Below are records to write out again, exactly as they read.

Collected data:
^^^^^^^^^^^^^^^^

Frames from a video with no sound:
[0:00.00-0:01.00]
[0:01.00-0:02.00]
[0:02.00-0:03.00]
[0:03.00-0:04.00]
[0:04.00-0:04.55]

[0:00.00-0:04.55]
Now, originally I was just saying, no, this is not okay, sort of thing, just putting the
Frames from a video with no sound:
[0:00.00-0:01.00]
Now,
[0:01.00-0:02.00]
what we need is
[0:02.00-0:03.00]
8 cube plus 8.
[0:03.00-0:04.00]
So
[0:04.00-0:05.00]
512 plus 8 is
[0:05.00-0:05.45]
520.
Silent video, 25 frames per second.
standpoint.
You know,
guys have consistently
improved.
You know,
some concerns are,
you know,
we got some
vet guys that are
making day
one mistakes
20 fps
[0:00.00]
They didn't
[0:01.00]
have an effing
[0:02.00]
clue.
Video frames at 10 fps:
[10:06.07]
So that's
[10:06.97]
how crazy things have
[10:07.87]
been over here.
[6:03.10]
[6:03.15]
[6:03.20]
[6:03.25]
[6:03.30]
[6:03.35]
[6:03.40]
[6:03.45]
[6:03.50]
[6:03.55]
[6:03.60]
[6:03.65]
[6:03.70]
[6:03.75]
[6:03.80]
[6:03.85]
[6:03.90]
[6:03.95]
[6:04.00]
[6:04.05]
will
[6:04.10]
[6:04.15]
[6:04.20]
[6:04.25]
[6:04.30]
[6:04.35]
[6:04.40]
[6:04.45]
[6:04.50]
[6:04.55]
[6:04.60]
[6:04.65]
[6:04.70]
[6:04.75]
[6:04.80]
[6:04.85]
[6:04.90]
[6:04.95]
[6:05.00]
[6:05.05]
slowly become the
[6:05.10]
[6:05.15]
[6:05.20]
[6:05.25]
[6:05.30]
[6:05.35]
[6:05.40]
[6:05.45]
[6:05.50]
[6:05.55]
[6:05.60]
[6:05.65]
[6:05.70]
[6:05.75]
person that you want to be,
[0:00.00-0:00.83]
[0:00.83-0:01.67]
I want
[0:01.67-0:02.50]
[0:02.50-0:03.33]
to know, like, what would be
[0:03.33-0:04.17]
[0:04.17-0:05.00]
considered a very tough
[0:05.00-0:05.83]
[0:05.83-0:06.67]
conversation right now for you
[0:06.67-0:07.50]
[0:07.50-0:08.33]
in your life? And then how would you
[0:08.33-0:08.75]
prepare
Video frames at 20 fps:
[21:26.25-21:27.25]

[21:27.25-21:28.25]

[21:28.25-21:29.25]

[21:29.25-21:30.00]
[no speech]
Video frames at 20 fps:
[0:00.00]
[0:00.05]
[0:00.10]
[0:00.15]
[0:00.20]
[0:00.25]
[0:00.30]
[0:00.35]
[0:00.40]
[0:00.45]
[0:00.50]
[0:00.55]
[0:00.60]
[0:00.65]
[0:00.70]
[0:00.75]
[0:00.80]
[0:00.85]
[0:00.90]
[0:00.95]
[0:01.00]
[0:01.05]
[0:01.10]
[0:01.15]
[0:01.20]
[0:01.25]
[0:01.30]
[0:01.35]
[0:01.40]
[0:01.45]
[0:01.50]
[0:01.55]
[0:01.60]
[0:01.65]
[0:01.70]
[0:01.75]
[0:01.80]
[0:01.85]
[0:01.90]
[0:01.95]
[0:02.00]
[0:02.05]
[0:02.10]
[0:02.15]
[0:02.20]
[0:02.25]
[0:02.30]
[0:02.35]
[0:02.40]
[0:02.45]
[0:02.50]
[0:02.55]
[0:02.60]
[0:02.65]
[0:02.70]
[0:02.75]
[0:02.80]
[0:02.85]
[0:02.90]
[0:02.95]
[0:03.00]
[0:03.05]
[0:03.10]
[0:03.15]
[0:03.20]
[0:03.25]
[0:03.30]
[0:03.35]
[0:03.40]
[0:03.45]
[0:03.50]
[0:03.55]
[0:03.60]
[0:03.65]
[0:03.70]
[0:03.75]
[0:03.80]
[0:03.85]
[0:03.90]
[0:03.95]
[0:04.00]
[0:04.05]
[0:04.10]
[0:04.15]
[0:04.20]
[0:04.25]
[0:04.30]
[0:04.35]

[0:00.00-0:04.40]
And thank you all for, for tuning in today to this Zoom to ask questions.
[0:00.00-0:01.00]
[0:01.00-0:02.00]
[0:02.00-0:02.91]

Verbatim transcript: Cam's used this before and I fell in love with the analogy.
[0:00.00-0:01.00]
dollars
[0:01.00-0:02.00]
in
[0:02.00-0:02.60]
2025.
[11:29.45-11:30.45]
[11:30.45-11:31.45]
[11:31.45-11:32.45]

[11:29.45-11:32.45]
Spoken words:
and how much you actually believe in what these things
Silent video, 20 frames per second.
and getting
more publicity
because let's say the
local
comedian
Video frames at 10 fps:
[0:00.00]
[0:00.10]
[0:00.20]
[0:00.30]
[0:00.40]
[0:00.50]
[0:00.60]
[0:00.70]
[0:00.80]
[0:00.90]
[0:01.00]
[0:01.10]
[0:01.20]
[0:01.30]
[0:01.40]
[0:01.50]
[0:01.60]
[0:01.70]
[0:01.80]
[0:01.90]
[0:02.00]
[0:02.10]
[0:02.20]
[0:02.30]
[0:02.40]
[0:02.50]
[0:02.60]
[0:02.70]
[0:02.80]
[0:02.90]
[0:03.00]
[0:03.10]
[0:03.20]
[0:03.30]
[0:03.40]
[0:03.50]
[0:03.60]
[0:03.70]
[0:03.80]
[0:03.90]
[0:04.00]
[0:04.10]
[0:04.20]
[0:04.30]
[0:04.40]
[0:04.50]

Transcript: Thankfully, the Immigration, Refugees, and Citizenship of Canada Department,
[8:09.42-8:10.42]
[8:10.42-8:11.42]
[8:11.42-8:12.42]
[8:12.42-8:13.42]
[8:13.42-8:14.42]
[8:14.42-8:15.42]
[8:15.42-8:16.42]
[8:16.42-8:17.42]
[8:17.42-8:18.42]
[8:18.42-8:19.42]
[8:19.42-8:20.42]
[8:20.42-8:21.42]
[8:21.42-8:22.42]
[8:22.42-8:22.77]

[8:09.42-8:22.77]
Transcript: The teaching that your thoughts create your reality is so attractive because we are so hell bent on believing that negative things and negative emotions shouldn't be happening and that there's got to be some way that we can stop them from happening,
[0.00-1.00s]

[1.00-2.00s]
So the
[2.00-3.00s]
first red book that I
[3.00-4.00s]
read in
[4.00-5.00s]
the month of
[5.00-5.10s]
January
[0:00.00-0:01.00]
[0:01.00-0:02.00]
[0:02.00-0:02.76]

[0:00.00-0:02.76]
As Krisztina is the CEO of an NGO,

^^^^^^^^^^^^^^^^

§ Solved exercise:
Frames from a video with no sound:
[0:00.00-0:01.00]
[0:01.00-0:02.00]
[0:02.00-0:03.00]
[0:03.00-0:04.00]
[0:04.00-0:04.55]

[0:00.00-0:04.55]
Now, originally I was just saying, no, this is not okay, sort of thing, just putting the
Frames from a video with no sound:
[0:00.00-0:01.00]
Now,
[0:01.00-0:02.00]
what we need is
[0:02.00-0:03.00]
8 cube plus 8.
[0:03.00-0:04.00]
So
[0:04.00-0:05.00]
512 plus 8 is
[0:05.00-0:05.45]
520.
Silent video, 25 frames per second.
standpoint.
You know,
guys have consistently
improved.
You know,
some concerns are,
you know,
we got some
vet guys that are
making day
one mistakes
20 fps
[0:00.00]
They didn't
[0:01.00]
have an effing
[0:02.00]
clue.
Video frames at 10 fps:
[10:06.07]
So that's
[10:06.97]
how crazy things have
[10:07.87]
been over here.
[6:03.10]
[6:03.15]
[6:03.20]
[6:03.25]
[6:03.30]
[6:03.35]
[6:03.40]
[6:03.45]
[6:03.50]
[6:03.55]
[6:03.60]
[6:03.65]
[6:03.70]
[6:03.75]
[6:03.80]
[6:03.85]
[6:03.90]
[6:03.95]
[6:04.00]
[6:04.05]
will
[6:04.10]
[6:04.15]
[6:04.20]
[6:04.25]
[6:04.30]
[6:04.35]
[6:04.40]
[6:04.45]
[6:04.50]
[6:04.55]
[6:04.60]
[6:04.65]
[6:04.70]
[6:04.75]
[6:04.80]
[6:04.85]
[6:04.90]
[6:04.95]
[6:05.00]
[6:05.05]
slowly become the
[6:05.10]
[6:05.15]
[6:05.20]
[6:05.25]
[6:05.30]
[6:05.35]
[6:05.40]
[6:05.45]
[6:05.50]
[6:05.55]
[6:05.60]
[6:05.65]
[6:05.70]
[6:05.75]
person that you want to be,
[0:00.00-0:00.83]
[0:00.83-0:01.67]
I want
[0:01.67-0:02.50]
[0:02.50-0:03.33]
to know, like, what would be
[0:03.33-0:04.17]
[0:04.17-0:05.00]
considered a very tough
[0:05.00-0:05.83]
[0:05.83-0:06.67]
conversation right now for you
[0:06.67-0:07.50]
[0:07.50-0:08.33]
in your life? And then how would you
[0:08.33-0:08.75]
prepare
Video frames at 20 fps:
[21:26.25-21:27.25]

[21:27.25-21:28.25]

[21:28.25-21:29.25]

[21:29.25-21:30.00]
[no speech]
Video frames at 20 fps:
[0:00.00]
[0:00.05]
[0:00.10]
[0:00.15]
[0:00.20]
[0:00.25]
[0:00.30]
[0:00.35]
[0:00.40]
[0:00.45]
[0:00.50]
[0:00.55]
[0:00.60]
[0:00.65]
[0:00.70]
[0:00.75]
[0:00.80]
[0:00.85]
[0:00.90]
[0:00.95]
[0:01.00]
[0:01.05]
[0:01.10]
[0:01.15]
[0:01.20]
[0:01.25]
[0:01.30]
[0:01.35]
[0:01.40]
[0:01.45]
[0:01.50]
[0:01.55]
[0:01.60]
[0:01.65]
[0:01.70]
[0:01.75]
[0:01.80]
[0:01.85]
[0:01.90]
[0:01.95]
[0:02.00]
[0:02.05]
[0:02.10]
[0:02.15]
[0:02.20]
[0:02.25]
[0:02.30]
[0:02.35]
[0:02.40]
[0:02.45]
[0:02.50]
[0:02.55]
[0:02.60]
[0:02.65]
[0:02.70]
[0:02.75]
[0:02.80]
[0:02.85]
[0:02.90]
[0:02.95]
[0:03.00]
[0:03.05]
[0:03.10]
[0:03.15]
[0:03.20]
[0:03.25]
[0:03.30]
[0:03.35]
[0:03.40]
[0:03.45]
[0:03.50]
[0:03.55]
[0:03.60]
[0:03.65]
[0:03.70]
[0:03.75]
[0:03.80]
[0:03.85]
[0:03.90]
[0:03.95]
[0:04.00]
[0:04.05]
[0:04.10]
[0:04.15]
[0:04.20]
[0:04.25]
[0:04.30]
[0:04.35]

[0:00.00-0:04.40]
And thank you all for, for tuning in today to this Zoom to ask questions.
[0:00.00-0:01.00]
[0:01.00-0:02.00]
[0:02.00-0:02.91]

Verbatim transcript: Cam's used this before and I fell in love with the analogy.
[0:00.00-0:01.00]
dollars
[0:01.00-0:02.00]
in
[0:02.00-0:02.60]
2025.
[11:29.45-11:30.45]
[11:30.45-11:31.45]
[11:31.45-11:32.45]

[11:29.45-11:32.45]
Spoken words:
and how much you actually believe in what these things
Silent video, 20 frames per second.
and getting
more publicity
because let's say the
local
comedian
Video frames at 10 fps:
[0:00.00]
[0:00.10]
[0:00.20]
[0:00.30]
[0:00.40]
[0:00.50]
[0:00.60]
[0:00.70]
[0:00.80]
[0:00.90]
[0:01.00]
[0:01.10]
[0:01.20]
[0:01.30]
[0:01.40]
[0:01.50]
[0:01.60]
[0:01.70]
[0:01.80]
[0:01.90]
[0:02.00]
[0:02.10]
[0:02.20]
[0:02.30]
[0:02.40]
[0:02.50]
[0:02.60]
[0:02.70]
[0:02.80]
[0:02.90]
[0:03.00]
[0:03.10]
[0:03.20]
[0:03.30]
[0:03.40]
[0:03.50]
[0:03.60]
[0:03.70]
[0:03.80]
[0:03.90]
[0:04.00]
[0:04.10]
[0:04.20]
[0:04.30]
[0:04.40]
[0:04.50]

Transcript: Thankfully, the Immigration, Refugees, and Citizenship of Canada Department,
[8:09.42-8:10.42]
[8:10.42-8:11.42]
[8:11.42-8:12.42]
[8:12.42-8:13.42]
[8:13.42-8:14.42]
[8:14.42-8:15.42]
[8:15.42-8:16.42]
[8:16.42-8:17.42]
[8:17.42-8:18.42]
[8:18.42-8:19.42]
[8:19.42-8:20.42]
[8:20.42-8:21.42]
[8:21.42-8:22.42]
[8:22.42-8:22.77]

[8:09.42-8:22.77]
Transcript: The teaching that your thoughts create your reality is so attractive because we are so hell bent on believing that negative things and negative emotions shouldn't be happening and that there's got to be some way that we can stop them from happening,
[0.00-1.00s]

[1.00-2.00s]
So the
[2.00-3.00s]
first red book that I
[3.00-4.00s]
read in
[4.00-5.00s]
the month of
[5.00-5.10s]
January
[0:00.00-0:01.00]
[0:01.00-0:02.00]
[0:02.00-0:02.76]

[0:00.00-0:02.76]
As Krisztina is the CEO of an NGO,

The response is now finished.